I'll get the additional info later today.

Funny, the things that come to you when you're laying in bed, getting ready
for the day.....

The T42p is a corporate machine which has Zone Labs Integrity Client on it.
When I received it, Zone Labs started up with the computer. Since I'm on my
home network 99% of the time with a firewall in my router, I removed Zone
Labs from the startup routine. I realized this am that that's when the
problems started.

Well, I put it back in the routine this am, re-booted, and, sure enough,
everything is now peachy! FYI, I have to manually turn Zone Labs off after
it's started for the network connectivity to work.

I still don't want Zone Labs in the startup routine so if we can figure out
why this pattern of behavior occurs (perhaps it's obvious to you by now?),
that would be great.

I'll get that info you requested later today.
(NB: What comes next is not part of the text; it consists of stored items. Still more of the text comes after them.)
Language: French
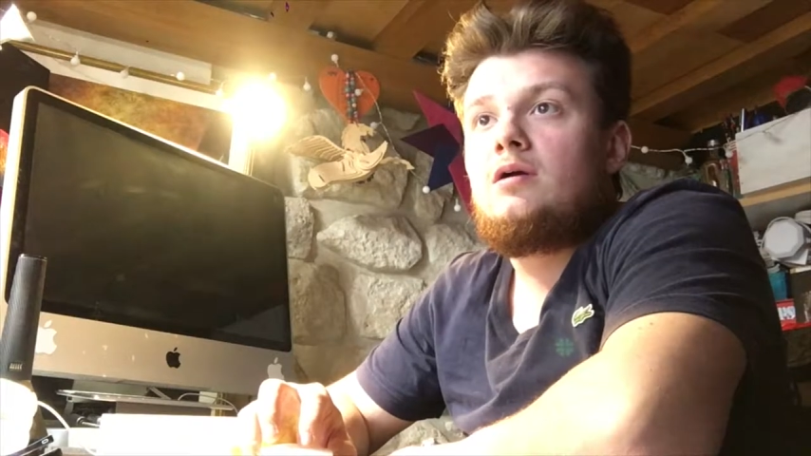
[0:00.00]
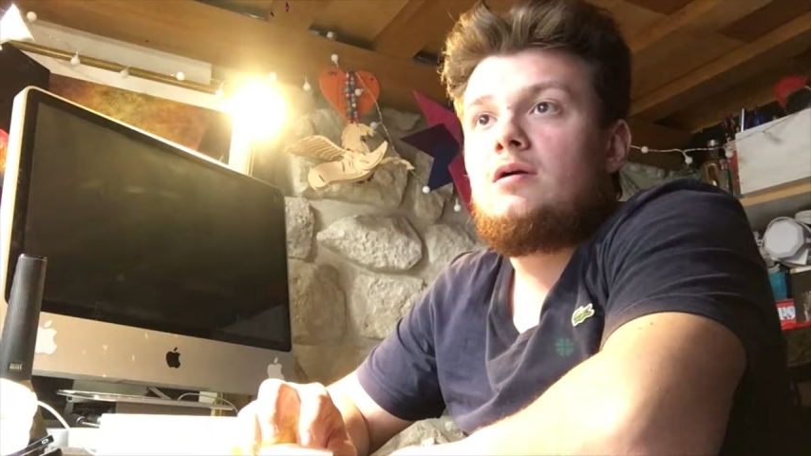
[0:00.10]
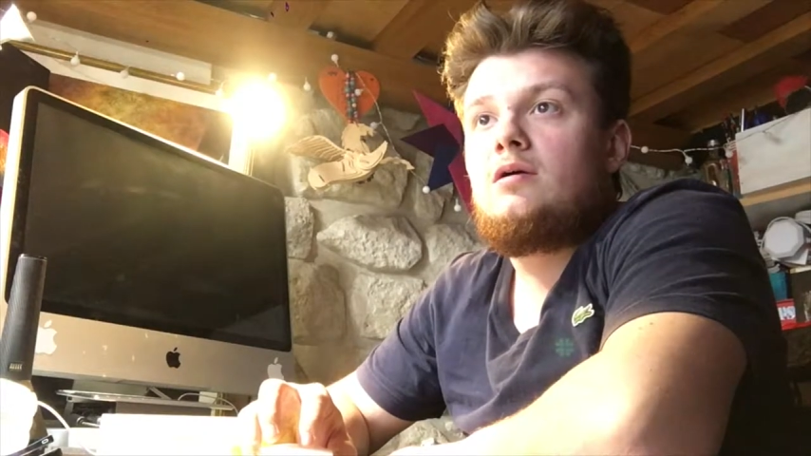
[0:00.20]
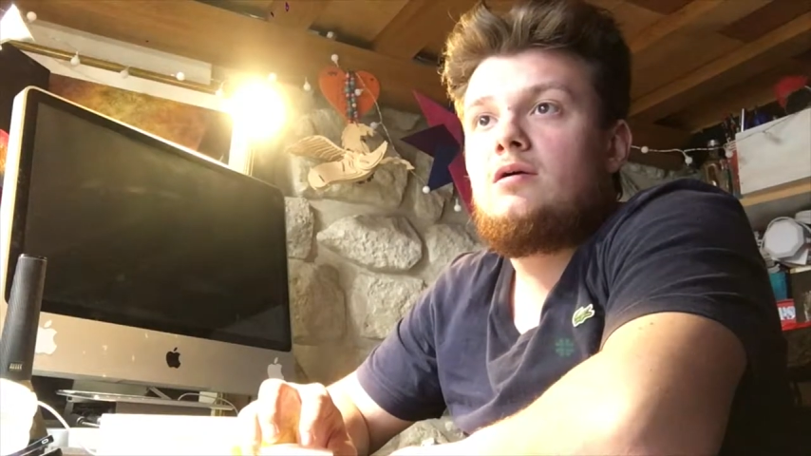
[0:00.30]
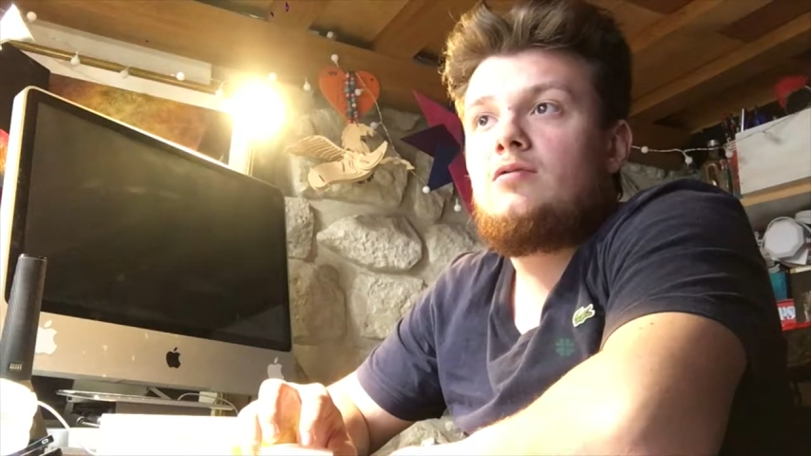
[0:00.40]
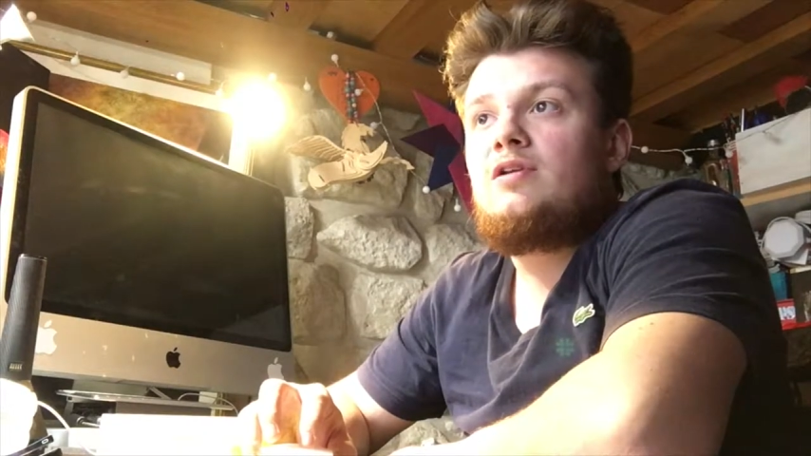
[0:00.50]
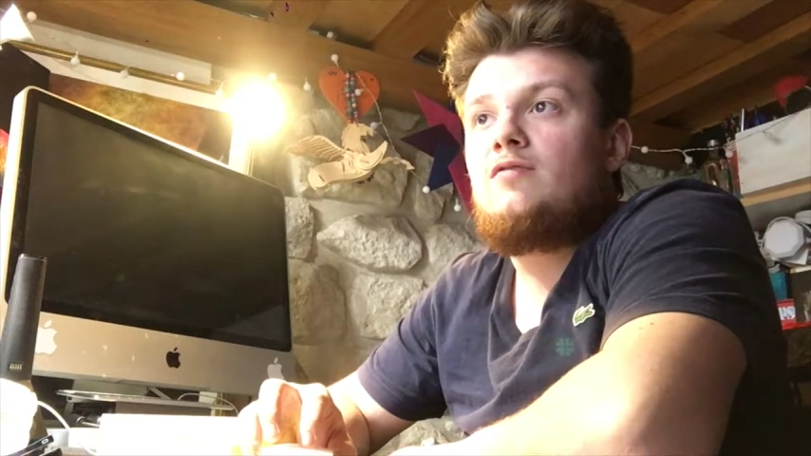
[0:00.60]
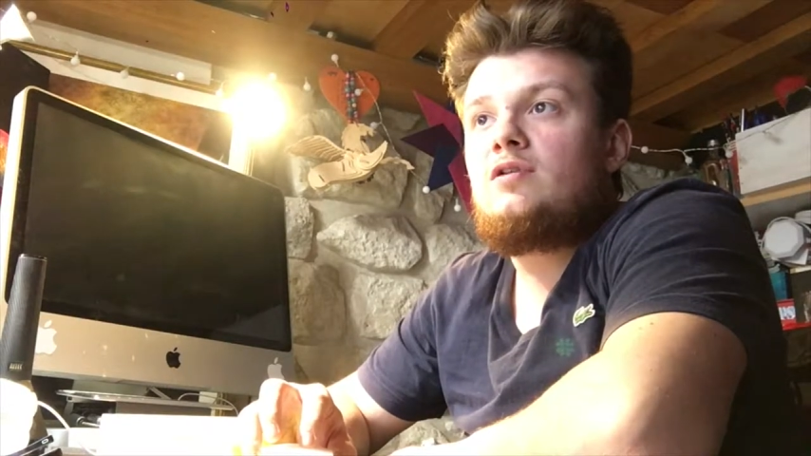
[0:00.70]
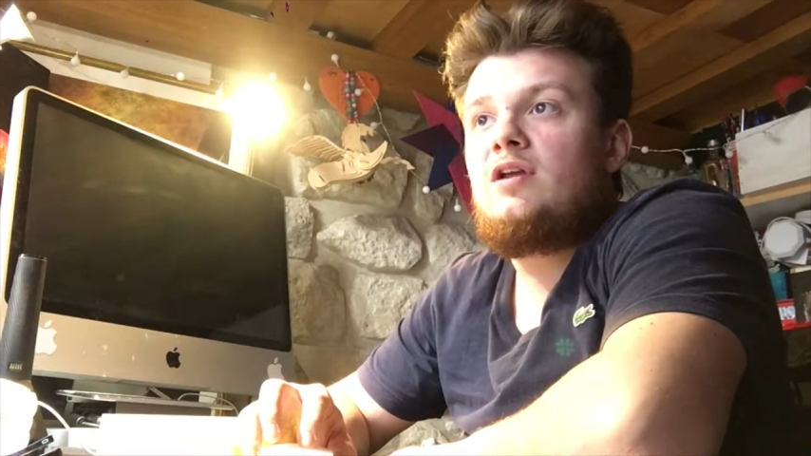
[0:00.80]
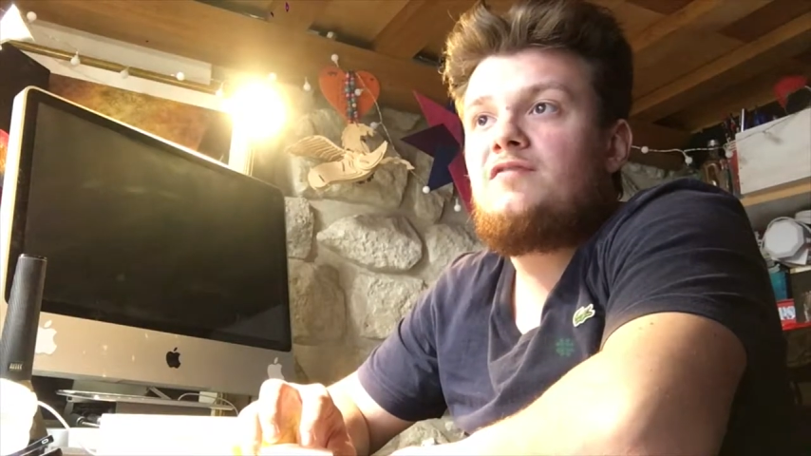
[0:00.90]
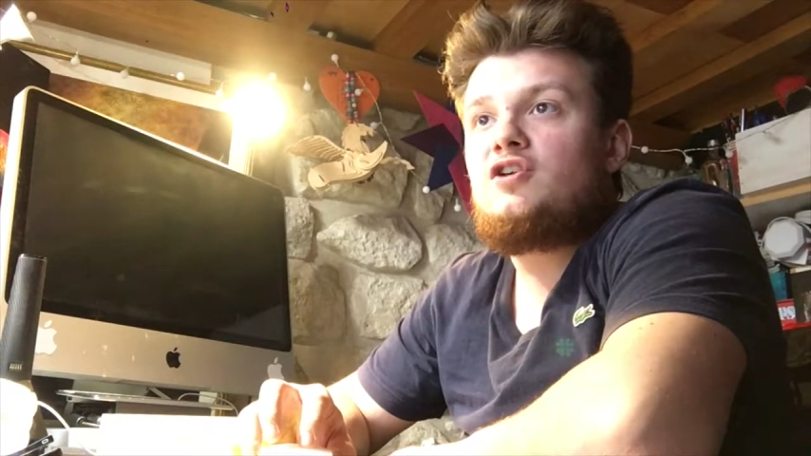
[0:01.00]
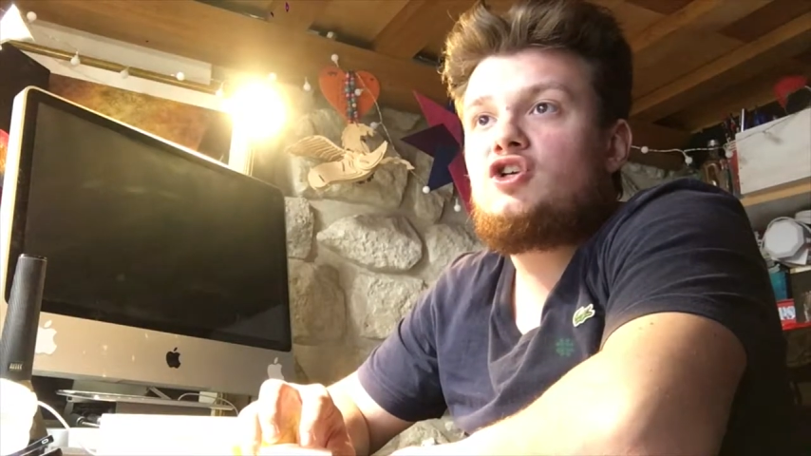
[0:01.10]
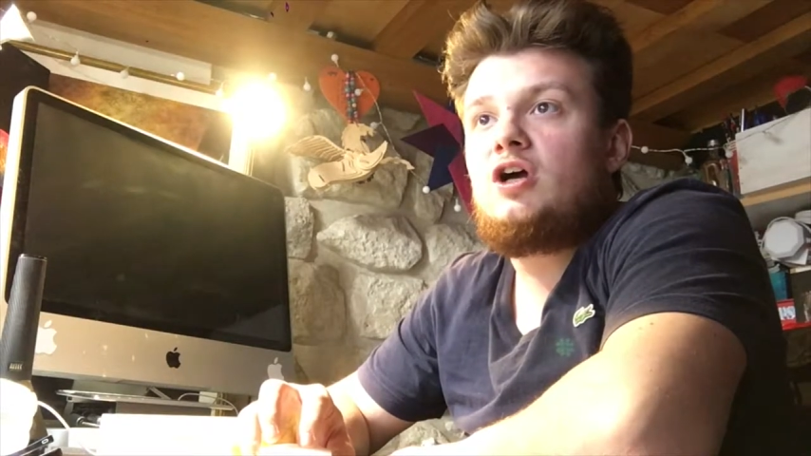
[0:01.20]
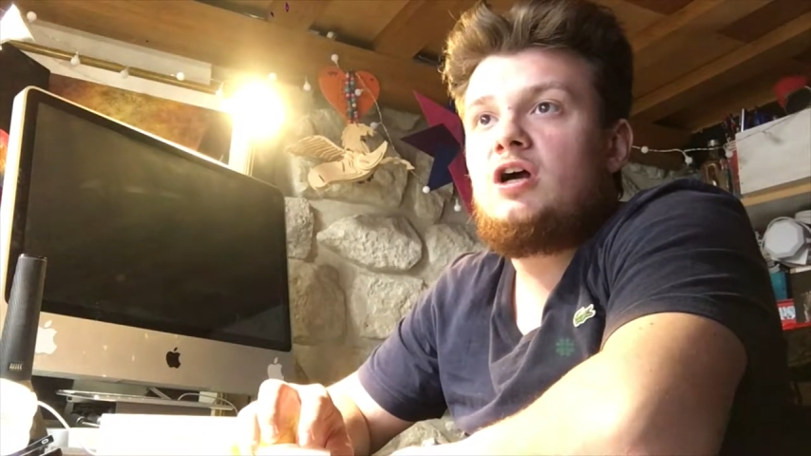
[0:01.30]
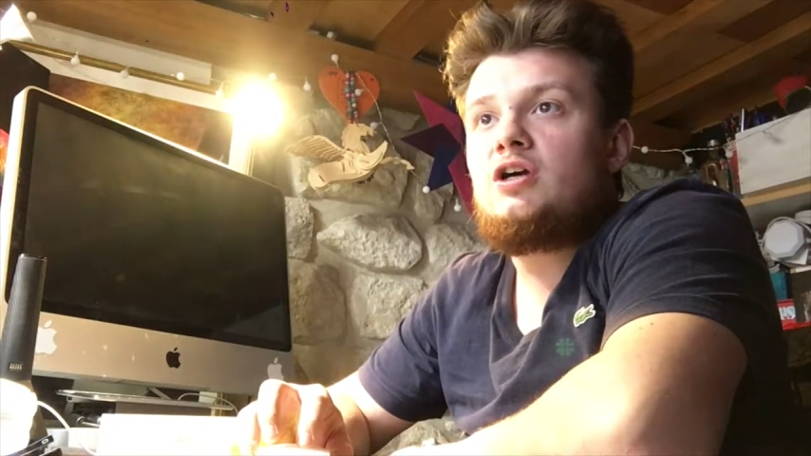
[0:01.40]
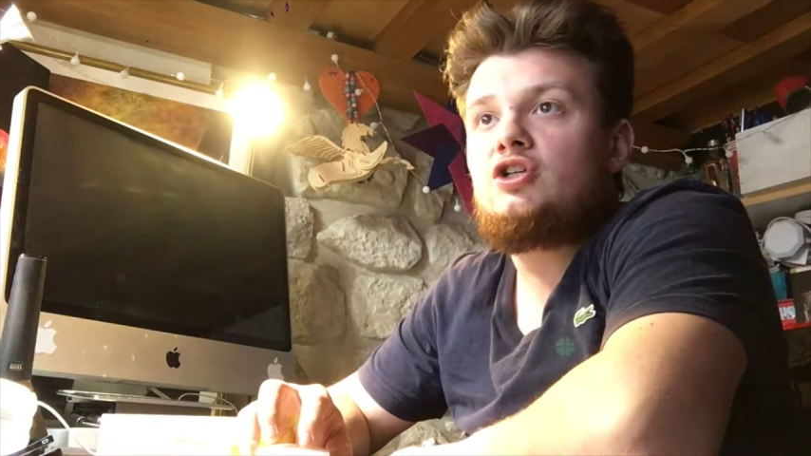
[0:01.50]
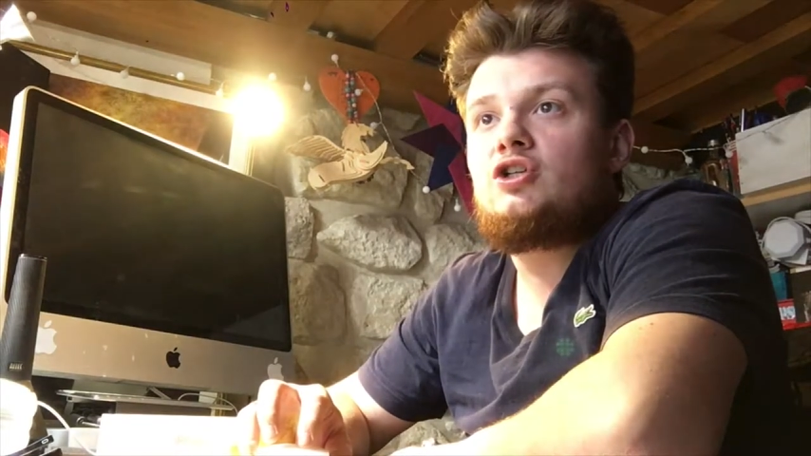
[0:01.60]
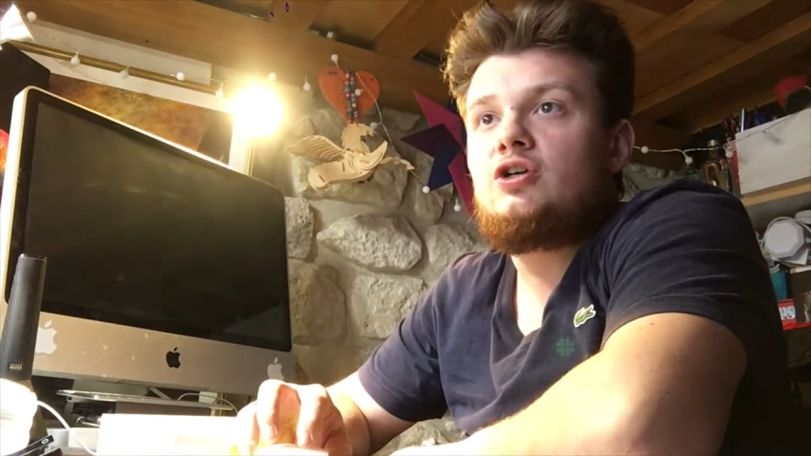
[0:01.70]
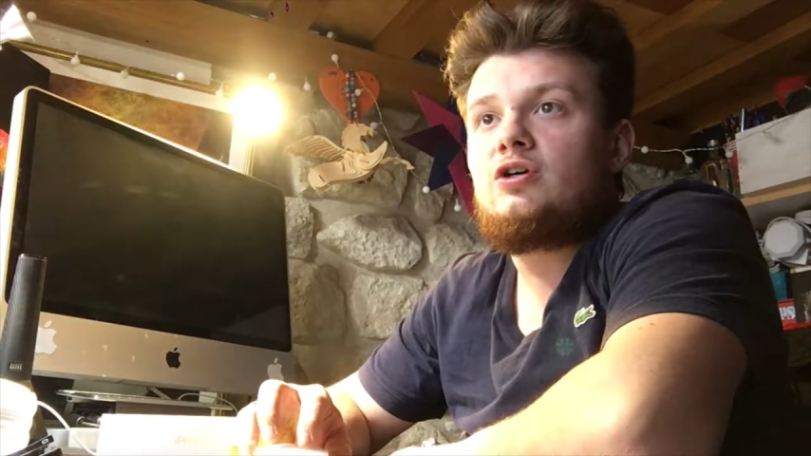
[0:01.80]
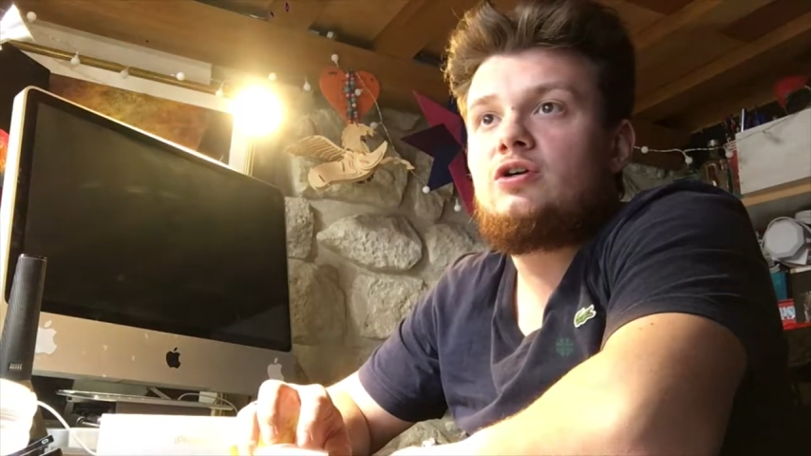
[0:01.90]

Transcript: Hein. au niveau de l'affichage,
Thanks again for the assistance,
David

Alright, David! Good to see progress.

OK, I know this situation. I saw exactly this on my Mom's computer when I
stopped ZA from auto-starting. ZA fails open - that is, if you kill it, or
don't auto-start it, you have no network. That's by design, to protect you
against a trojan attack.

--
Cheers,
Chuck
Paranoia comes from experience - and is not necessarily a bad thing.
My email is AT DOT
actual address pchuck sonic net.
 
Chuck,

Just to be clear, killing it after it starts is the ONLY way the network
works.

So, am I stuck with this process?

David
 
Chuck,

Just to be clear, killing it after it starts is the ONLY way the network
works.

So, am I stuck with this process?

David

David,

Have you tried configuring ZA properly?
1) Setup the Local (Trusted) Zone. Identify all computers on your LAN.
2) If this is ZA Pro, you will have to tell ZA what privileges the Local
(Trusted) Zone enjoys. Be sure to allow file sharing for the Local Zone.

--
Cheers,
Chuck
Paranoia comes from experience - and is not necessarily a bad thing.
My email is AT DOT
actual address pchuck sonic net.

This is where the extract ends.